Start of Record excerpts

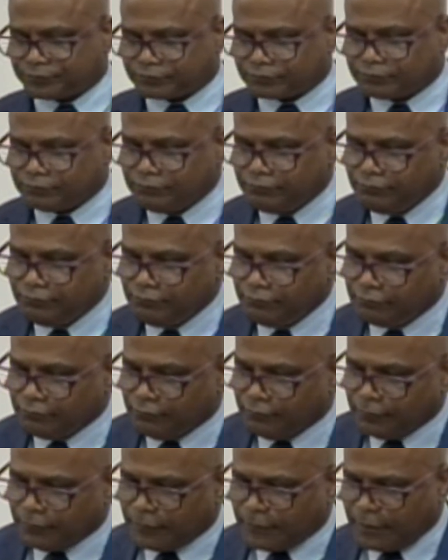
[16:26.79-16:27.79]

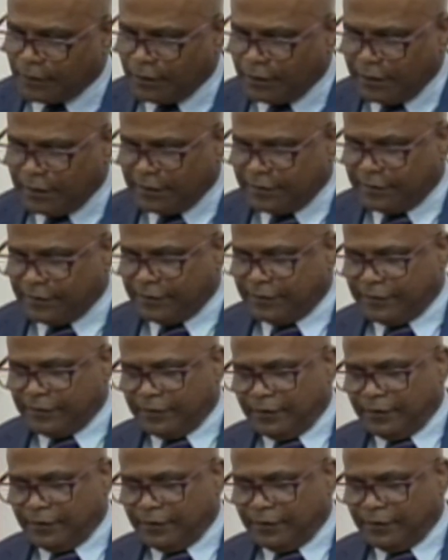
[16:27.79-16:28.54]
No one is speaking in this clip.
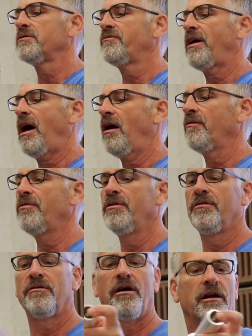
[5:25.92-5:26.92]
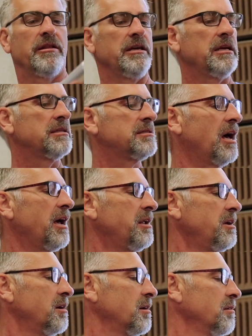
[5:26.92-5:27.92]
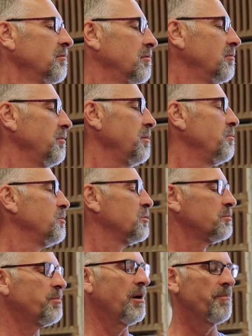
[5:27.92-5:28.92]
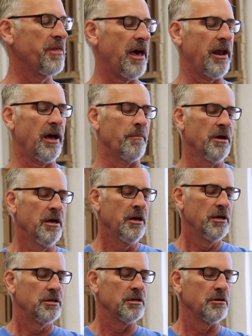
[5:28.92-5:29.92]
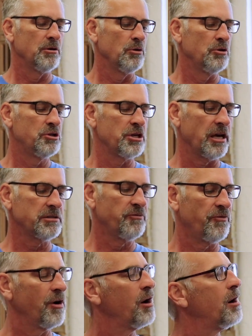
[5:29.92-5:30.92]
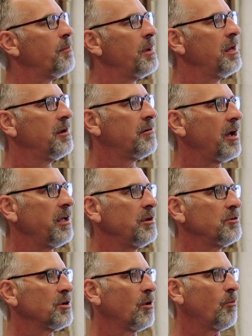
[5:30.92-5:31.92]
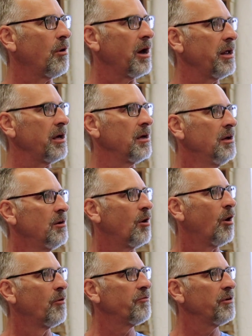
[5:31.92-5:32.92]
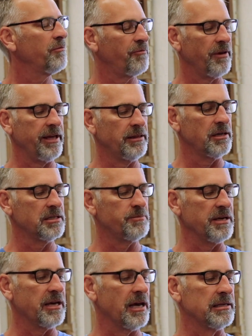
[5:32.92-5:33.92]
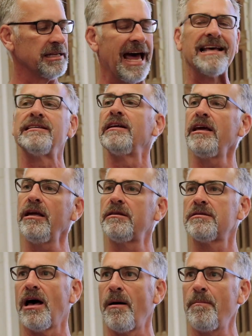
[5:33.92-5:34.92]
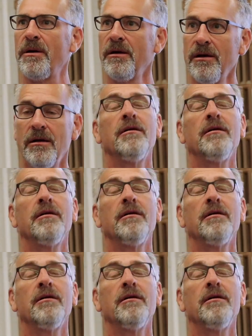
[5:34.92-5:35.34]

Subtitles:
valve right on the inside here. We just pump that up to just firm, right? You don't want to overinflate this because as it heats up,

End of Record excerpts

* What is needed: Print the listing exactly, minus its pictures.

* Answer for this exercise:
[16:26.79-16:27.79]

[16:27.79-16:28.54]
No one is speaking in this clip.
[5:25.92-5:26.92]
[5:26.92-5:27.92]
[5:27.92-5:28.92]
[5:28.92-5:29.92]
[5:29.92-5:30.92]
[5:30.92-5:31.92]
[5:31.92-5:32.92]
[5:32.92-5:33.92]
[5:33.92-5:34.92]
[5:34.92-5:35.34]

Subtitles:
valve right on the inside here. We just pump that up to just firm, right? You don't want to overinflate this because as it heats up,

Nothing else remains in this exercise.